Un’altra impressione che ci arriva è la possibilità che, nell’esaurirsi di alcune forme della militanza su cui abbiamo costruito le nostre identità, permangano delle spinte anche verso il rinnovamento. Sembra si diano dei comportamenti coscientemete contro che significano un’irriducibilità.
Ad esempio dove i nostri sforzi soggettivi aprono lotte sul welfare ci tornano indietro mobilitazioni contro la produttività, dove occupiamo aule studio si danno forme di appartenenza oltre noi, che hanno un certo grado di autonomia (anche politica).
Queste impressioni ci arrivano dall’esperenze degli spazi sociali che abbiamo aperto (e chiuso) negli ultimi due anni, e per ciò parziali. Intendiamo tutti quei soggetti che ci riconoscono la proposta organizzativa ma che non la introiettano nelle loro forme di vita in modo determinante.

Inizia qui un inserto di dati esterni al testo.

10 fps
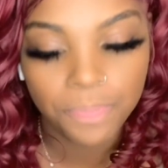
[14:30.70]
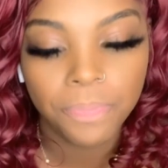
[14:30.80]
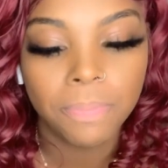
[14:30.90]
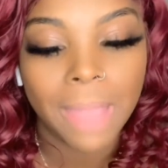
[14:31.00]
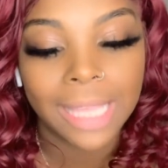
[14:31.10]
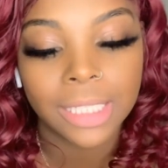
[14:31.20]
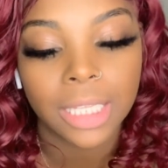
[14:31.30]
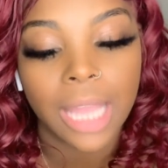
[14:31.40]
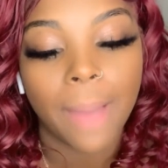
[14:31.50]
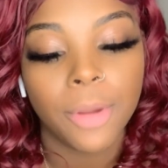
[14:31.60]

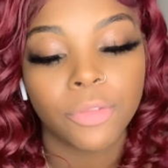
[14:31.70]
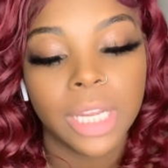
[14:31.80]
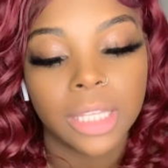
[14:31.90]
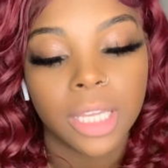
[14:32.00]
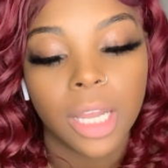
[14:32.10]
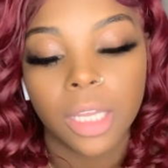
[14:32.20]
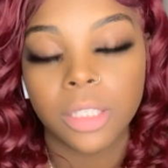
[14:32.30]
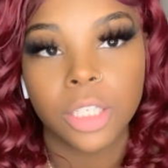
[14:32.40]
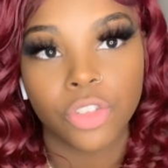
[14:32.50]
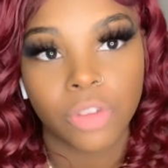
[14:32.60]
basically I'm gonna read the
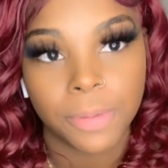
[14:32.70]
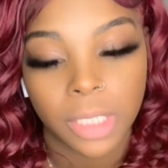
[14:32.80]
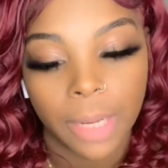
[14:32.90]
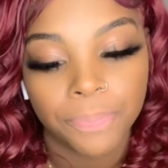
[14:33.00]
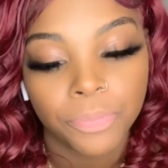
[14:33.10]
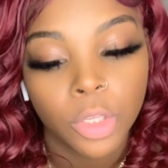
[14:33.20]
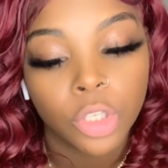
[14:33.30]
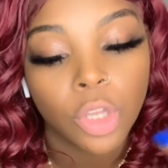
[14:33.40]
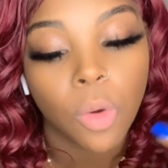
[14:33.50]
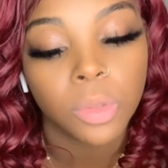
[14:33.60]
description.
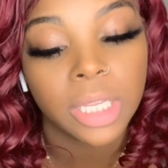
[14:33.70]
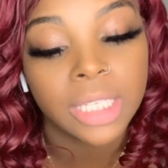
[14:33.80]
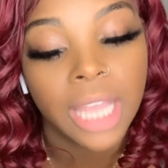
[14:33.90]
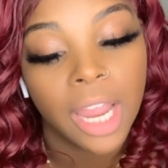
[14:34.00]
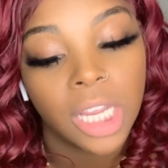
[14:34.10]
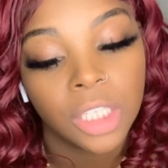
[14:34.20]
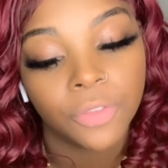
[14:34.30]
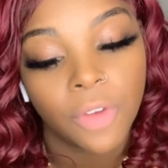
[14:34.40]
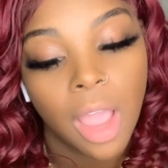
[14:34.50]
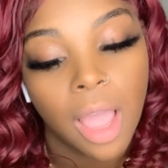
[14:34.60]
So this hair is
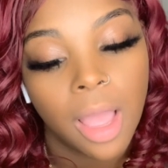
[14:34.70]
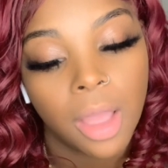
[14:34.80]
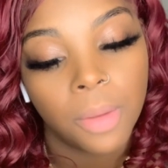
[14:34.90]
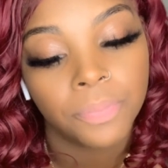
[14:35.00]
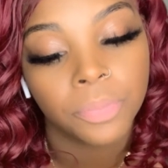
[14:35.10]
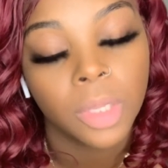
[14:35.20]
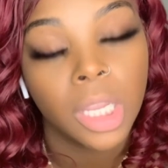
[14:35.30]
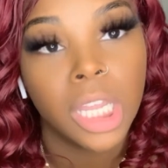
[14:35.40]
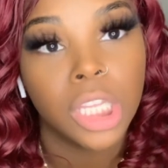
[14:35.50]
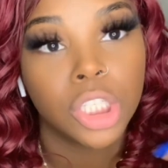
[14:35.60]
from
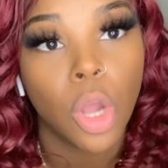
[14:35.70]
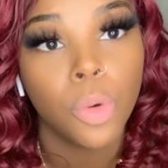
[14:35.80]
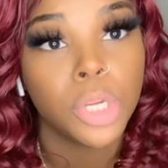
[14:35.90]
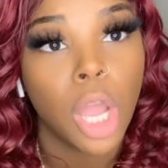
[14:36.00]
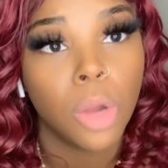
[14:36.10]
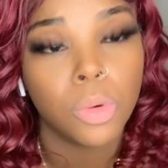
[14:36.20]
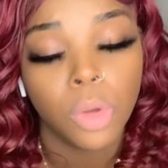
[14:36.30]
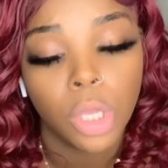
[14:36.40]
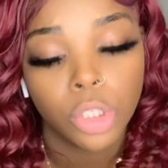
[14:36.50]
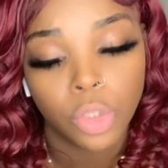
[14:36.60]
Katonyo
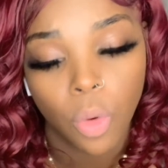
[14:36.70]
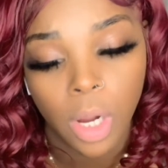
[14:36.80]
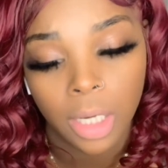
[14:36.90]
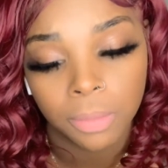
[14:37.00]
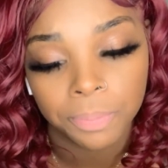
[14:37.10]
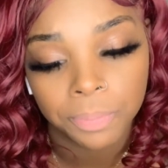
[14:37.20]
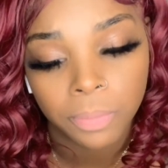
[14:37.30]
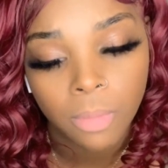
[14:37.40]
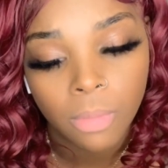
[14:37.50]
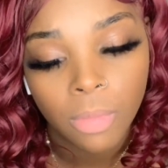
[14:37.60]
store.
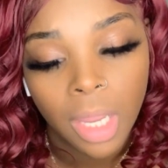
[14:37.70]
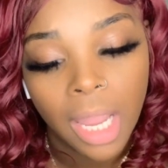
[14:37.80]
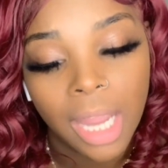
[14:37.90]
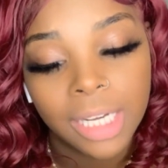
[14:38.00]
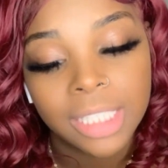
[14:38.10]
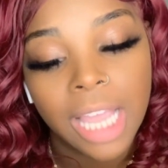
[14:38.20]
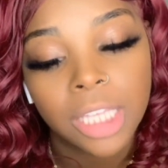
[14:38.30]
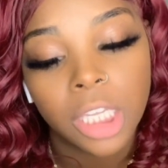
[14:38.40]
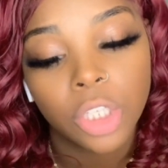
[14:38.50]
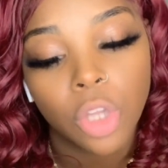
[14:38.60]
And it
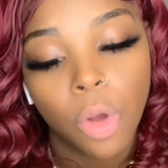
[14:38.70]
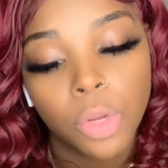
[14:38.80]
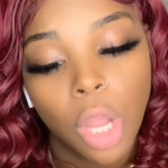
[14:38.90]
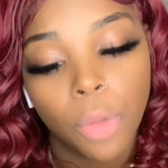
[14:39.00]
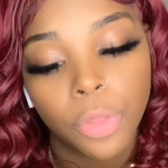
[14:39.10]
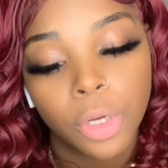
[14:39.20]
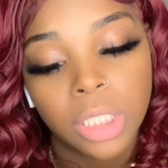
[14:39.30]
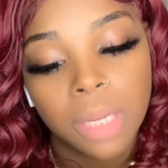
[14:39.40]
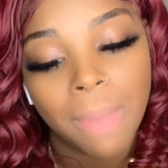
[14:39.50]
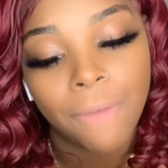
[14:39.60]
says Katonyo
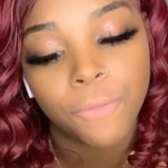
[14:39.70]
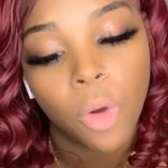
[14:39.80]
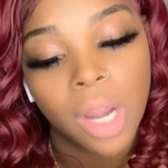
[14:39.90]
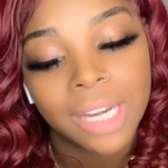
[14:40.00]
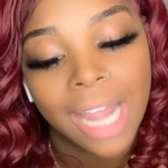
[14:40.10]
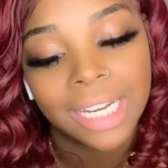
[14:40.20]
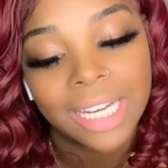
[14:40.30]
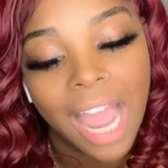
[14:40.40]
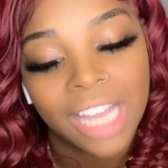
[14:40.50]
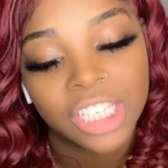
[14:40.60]
13 by 4
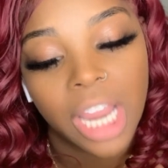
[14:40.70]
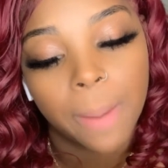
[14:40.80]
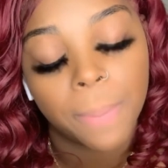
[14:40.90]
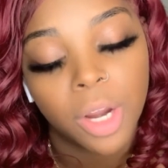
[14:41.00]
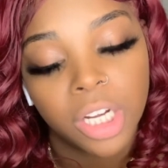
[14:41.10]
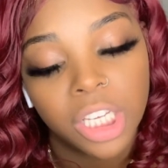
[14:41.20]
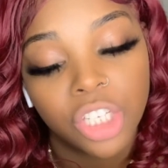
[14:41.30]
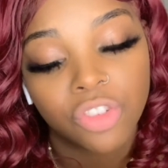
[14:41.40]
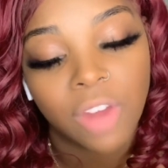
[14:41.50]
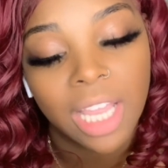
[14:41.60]
99J burgundy
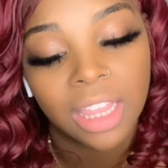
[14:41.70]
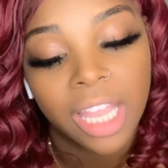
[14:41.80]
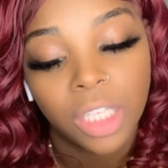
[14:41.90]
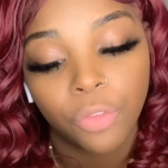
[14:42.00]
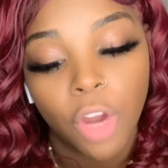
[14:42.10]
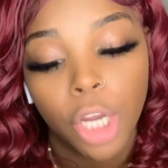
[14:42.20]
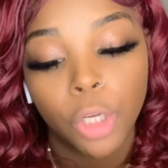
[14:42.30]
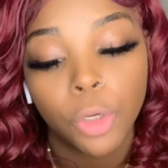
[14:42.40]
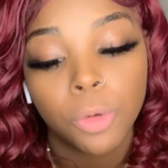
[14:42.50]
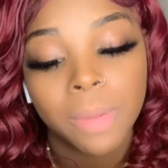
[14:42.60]
straight lace
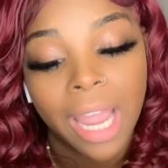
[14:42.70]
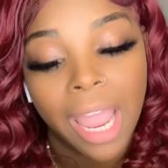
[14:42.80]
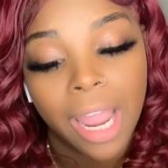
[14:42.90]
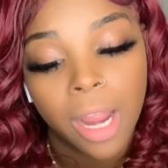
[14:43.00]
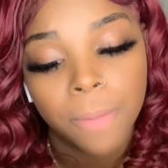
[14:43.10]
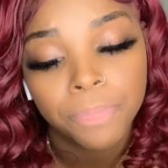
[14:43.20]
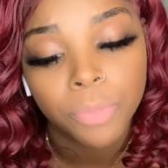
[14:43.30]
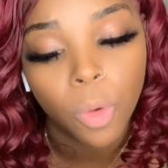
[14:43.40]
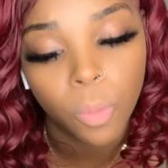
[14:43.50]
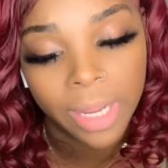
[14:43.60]
front human hair
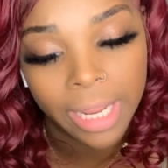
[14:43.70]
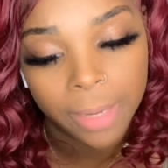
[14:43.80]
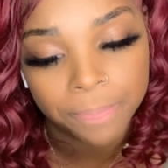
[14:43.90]
wig.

Cosa intendiamo per medietà diventa centrale: ossia la possibilità di fluire dal basso verso l’alto e viceversa della nostra proposta e quanto della nostra identità si debba sacrificare dentro essa. Possiamo provare ad abbassare la proposta e allargare le maglie? Ipotizzare diversi livelli per non perdere l’analisi chiara e la decisionalità militante, ma sperimentare forme di partecipazione politica? Ovviamente sono la pratica e l’inchiesta a doverci guidare per verificare le nostre ipotesi e non il gioco delle scatole cinesi.
Non è un passaggio artificiale ma deve fare i conti con i nostri sforzi soggettivi in università. Le (piccole) mobilitazioni contro l’isee ci dicono che dove poniamo un discorso e sperimentiamo, qualcosa succede.
C’è un aspetto mediatico di questo che non consideriamo.
Possiamo costruire una mediaticità qualitativa più che quantitativa che ci aiuti a rappresentare il rifiuto a questa università? Come integriamo le funzioni della nostra proposta e le raccordiamo ad un piano di rappresentabilità del rifiuto oltre che ad una sua praticabilità, ci sembra importante.
Inserire un discorso di medietà vuol dire rappresentare quell’impossibilità di realizzazione delle soggettività studentesche. E su questa negazione ri-significare la nostra identità militante.
Dobbiamo provare a studiare i piani alti dell’università. Ossia come si integra la crisi di sovrapproduzione con un rimodellamento della soggettività. Come oggi l’università e la ricerca continuano essere il punto più alto del sistema.
Una parte ci sembra sia il rapporto con la banca: investimenti consistenti che richiedono una direzionalità di parte più forte che in passato.
Questo comporta delle ricadute urbane, metropolitane dell’università considerevoli.
Ad esempio a Torino questo meccanismo può combaciare con il cosiddetto Master Plan. Un progetto di residenze universitarie, che mira a rimodellare le strutture metropolitane e il mercato immobiliare legato agli studenti.
Pensiamo si possa scommettere su queste impressioni, ma crediamo vadano verificate nei fatti.
Ritornando sulla possibilità del blocco e dello sciopero di questa università dobbiamo provare ad immaginare come i segmenti della forza lavoro dentro l’università possono essere un grimaldello per aprire una contraddizione. Come possono esserlo là dove c’è la soggettività iper-disciplinata e iper-proletarizzata che non riesce a realizzarsi, vedendosi negate le proprie prospettive soggettive.
Lo sciopero alla rovescia dei ricercatori è interessante nella misura in cui può rappresentare-agitare il tradimento della promessa. Che viene costruita nelle aule di lezione; sulla base del merito e dell’ideologia del sacrificio a oltranza.
Se è prima di disciplinarsi completamente che la soggettività dell’universitario «riformato» ha la tendenza (umana!) ad una irriducibilità, allora quella è la crepa da aprire nel muro.
L’esplosività potenziale di queste tensioni interne, per ora telluriche, possono essere fatali per questa università.
Se usiamo le lenti giuste sembra aprirsi una sfida. Forse un nuovo ciclo di lotte?